Wyoming, which is scrambling to halt a federal attempt to close down its revenue-producing coal mining industry in the energy-rich Powder River Basin, is stepping up its ties with a major submarine power plant maker to evaluate the viability of building tiny nuclear reactors to augment a power-starved electrical grid.
Wyoming Energy Authority on Monday announced a multimillion-dollar award for Virginia-based BWX Technologies Inc. to begin the next phase of a year-old contract to further the design of its emerging tiny reactor design that could meet the specific needs of potential Wyoming end users, like southwestern Wyoming’s trona mining operations.
BWX Technologies’ bread and butter business is manufacturing tiny nuclear reactors for the U.S. Navy’s submarines fleet.
The contract was expected as Gov. Mark Gordon had touted the state’s nuclear friendliness to BWX Technologies on a recent visit to Virginia as well as a videoconferencing pitch at an Alaska trade conference, according those familiar with the deal.
Last August, BWX Technologies received nearly $10 million divided between the two phases of the contract awarded by the WEA’s Energy Matching Funds program.
WEA Director Rob Creager was not available for comment on the contract’s significance.
A BANR Move
At the time of the initial deal last year, BWXT Technologies announced a two-phase, two-year contract with the WEA to assess the viability of deploying small-scale nuclear reactors in the state as a source of reliable energy to augment existing power generation sources.
The microreactor that BWX Technologies wants to build for the electrical grid is a commercial version of a military model that the Virginia contractor still needs to test out at the Idaho National Laboratory, one of the premier laboratories of the Department of Energy in Idaho Falls, Idaho.
The new reactor, called the BWXT Advanced Nuclear Reactor, or BANR, is a modular, factory-fabricated system that is small and light enough to be transported by rail, ship or truck and generate about 50 megawatts of nuclear power, or enough to light up about 9,000 homes.
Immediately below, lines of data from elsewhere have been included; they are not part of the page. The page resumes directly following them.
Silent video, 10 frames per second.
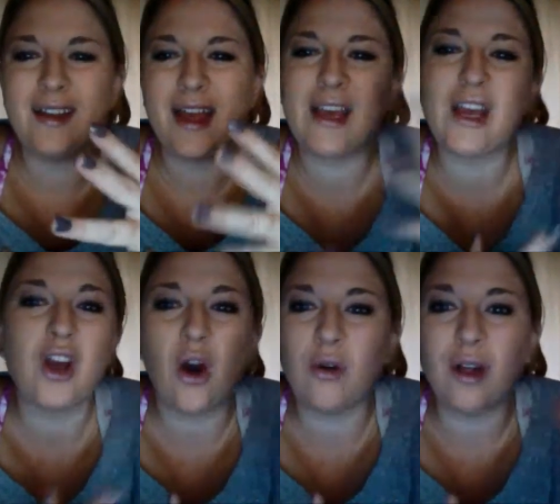it can
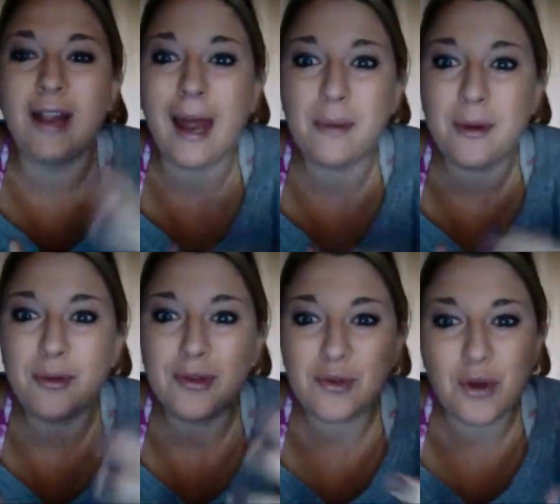go, a lot of
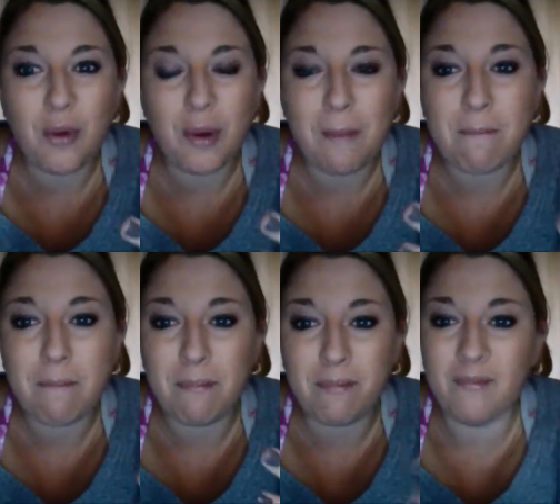people don't know what
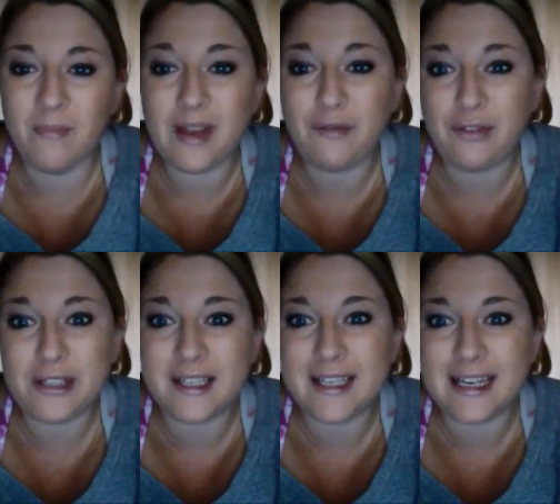
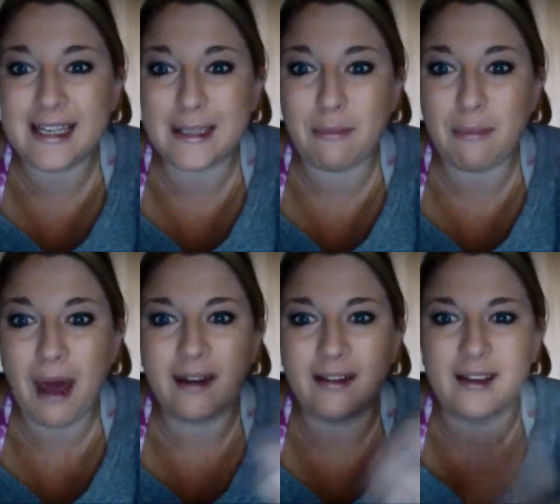infertility is and
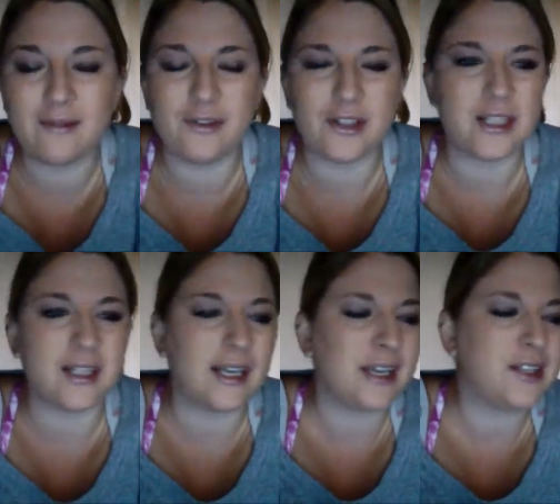battling
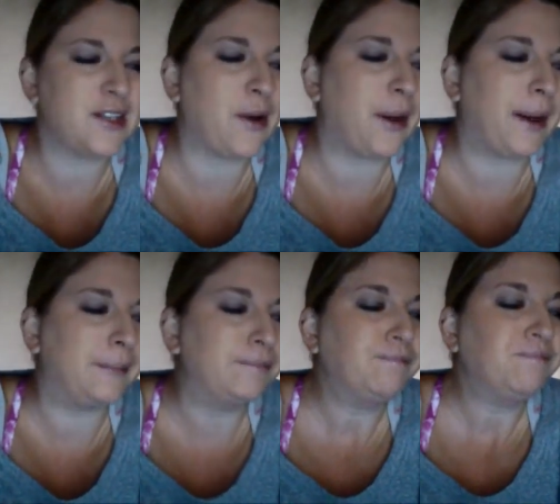infertility. So I
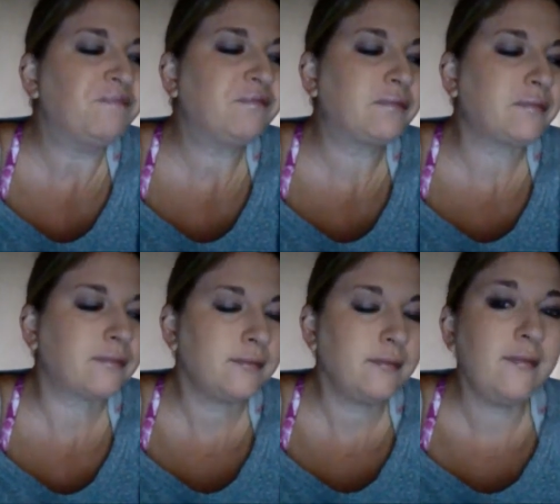
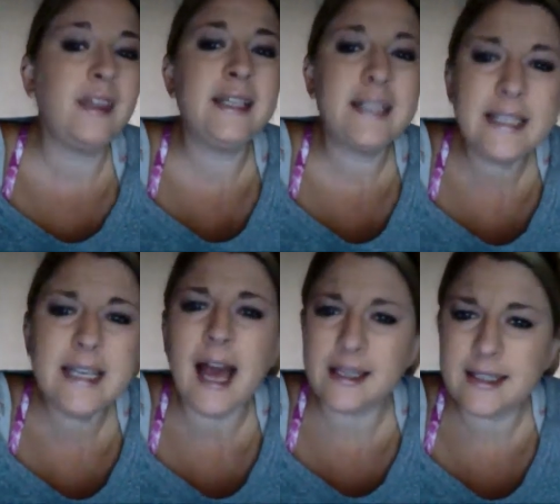said,
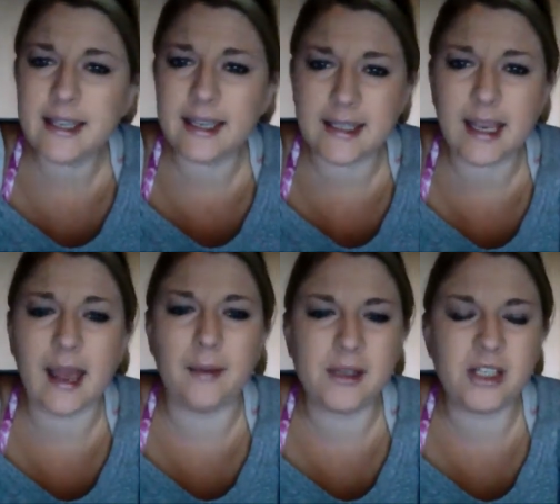yes I
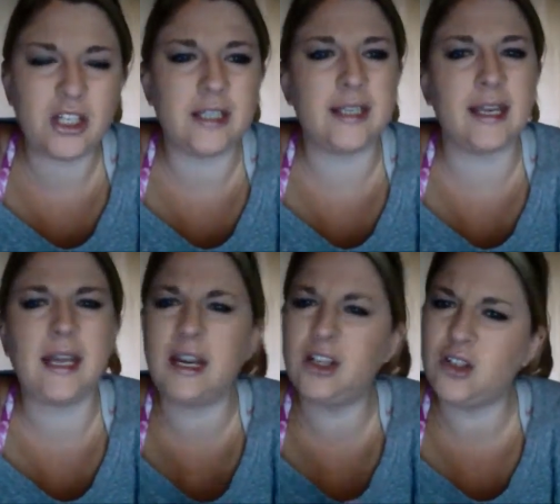am. And she's like,
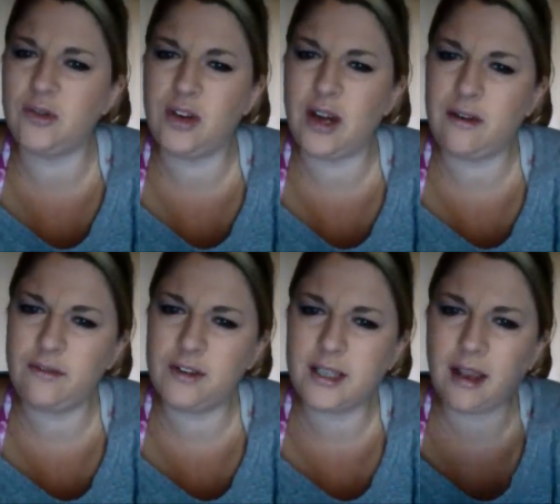can I just hold your hand
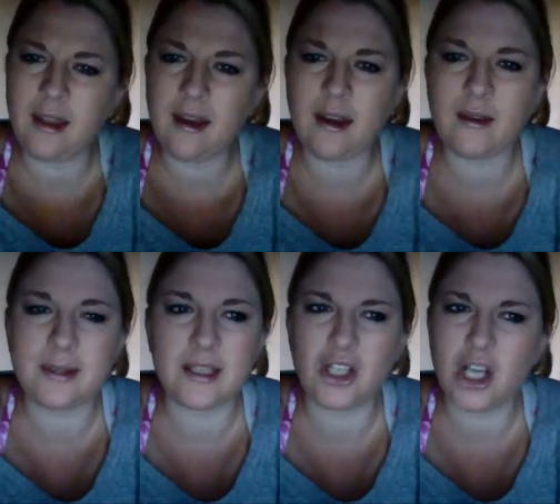for a second? And I
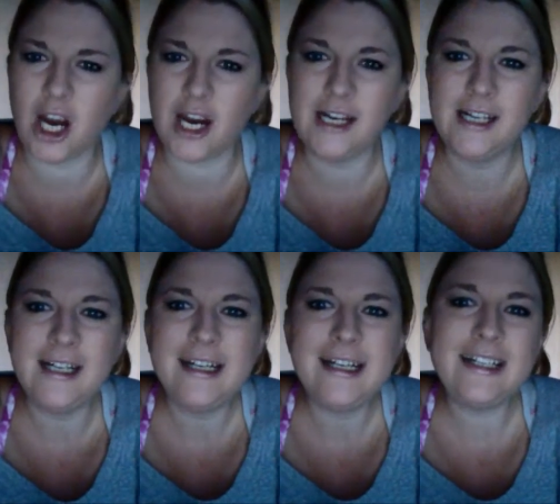was like, sure.
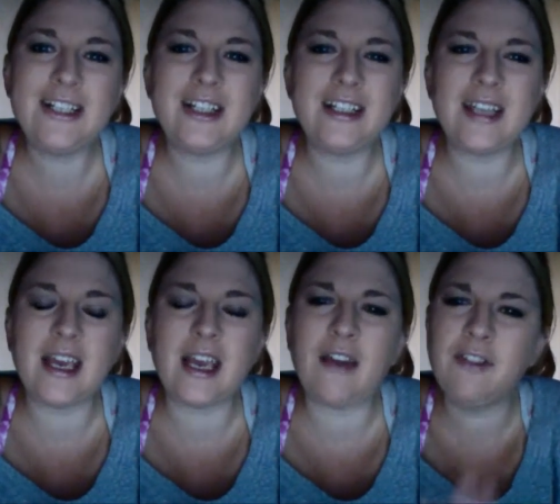And she's
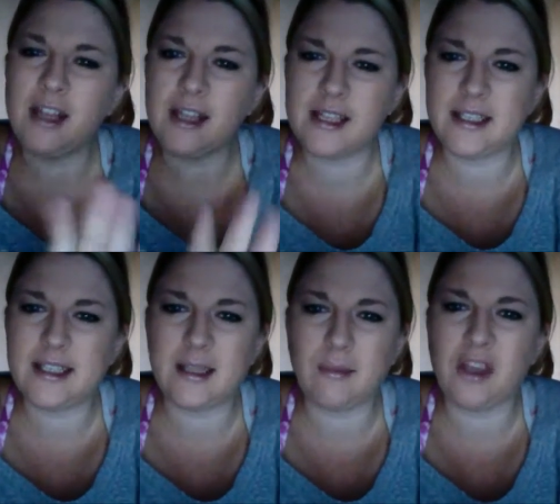like, I feel like this
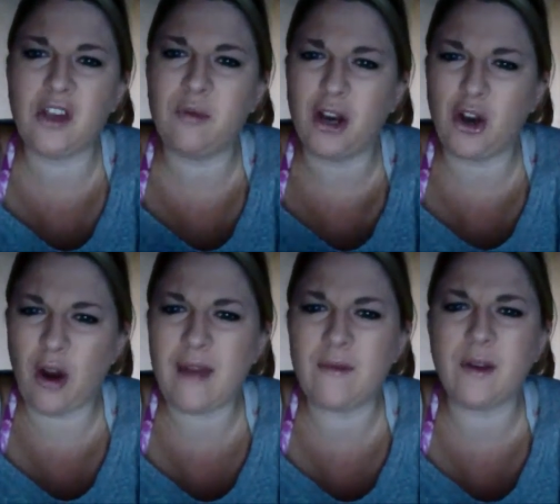is something you've been
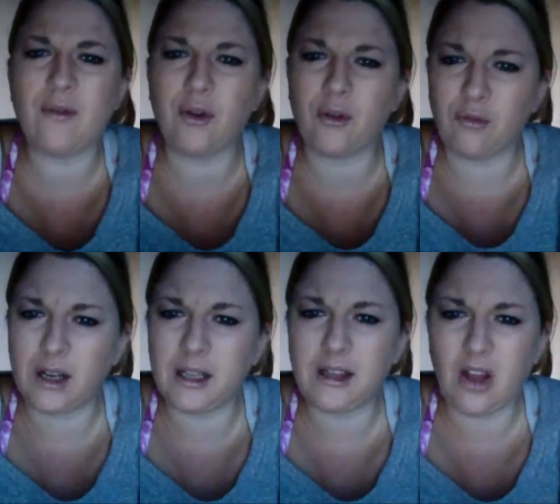craving for a
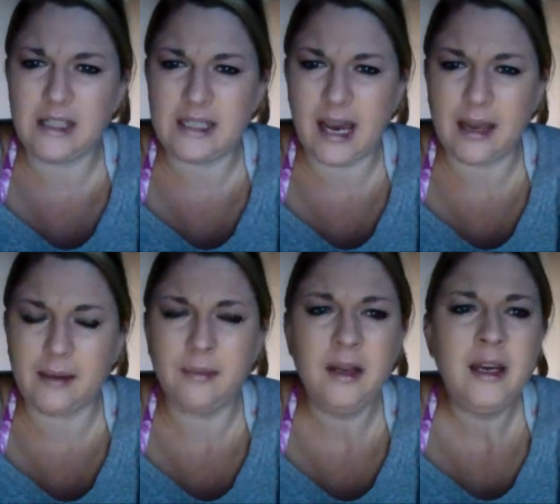really long time.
"BWXT has been in conversations with representatives from a number of states to talk about how our BANR microreactor could fit into their states’ clean energy plans,” said BWX Technologies spokesman Jud Simmons.
"However, our cost-share contract with Wyoming is the only such formal agreement that we have with a state at this time,” Simmons told Cowboy State Daily.
In this next phase, a demonstration of the capabilities of Wyoming manufacturers would also be performed to “validate the supply chain activities” completed in the first phase.
Nuclear State
The announcement comes on the heels of billionaire Bill Gates making a historic visit to Kemmerer, Wyoming, for the groundbreaking ceremony of TerraPower’s $4 billion Natrium nuclear reactor project.
Most everyone in town seems to consider the nuclear reactor that Bellevue, Washington-based TerraPower LLC is building as a beacon of hope for the tiny community of 2,400 people, which is facing the closing of its 60-year-old power plant in the next decade.
The community, which runs the only unionized coal mine in Wyoming, is facing growing pains from a lack of housing for the nearly 1,600 workers coming to town to build the plant, plus permanent housing needed for long-term projects to be located near Naughton and the TerraPower project.
The BWX Technologies reactor project is coming at a tough time for northeastern Wyoming that has come under fire by the federal government to phase out coal-fired power plants and terminate coal mining on public lands by 2041.
This is the second front opened up by Wyoming to bring a nuclear reactor to the state. With BWX Technologies, parts of the microreactor supply chain already is taking shape.
Lining Up
To date, collaborations have been announced with Gillette-based L&H Industrial, a 60-year-old industrial machinery company in the heart of northeastern Wyoming’s coal mines that dot the region’s open grassland landscape, and Tata Chemicals Soda Ash Partners LLC in southwestern Wyoming.
Simmons said that BWX Technologies plans to release at least one competitively bid procurement that will engage Wyoming vendors in activities related to its development program.
L&H CEO Mike Wandler and Marcio Paes Barreto, managing director of a new L&H business unit Evercore Energy, told Cowboy State Daily in April that L&H had partnered with nuclear technology innovator innovator BWX Technologies as part of a blockbuster deal to launch a multibillion-dollar industry in the micro nuclear reactor field.
Wyoming’s ultimate plan is to build a one-stop shop in the Cowboy State for everything from manufacturing reactor vessels, specialized fences and electrical control panels to piping, wires and pouring concrete needed to build a containment building.
L&H also has plans to provide consulting services, operate and lease energy generated from the micro-nuclear reactors.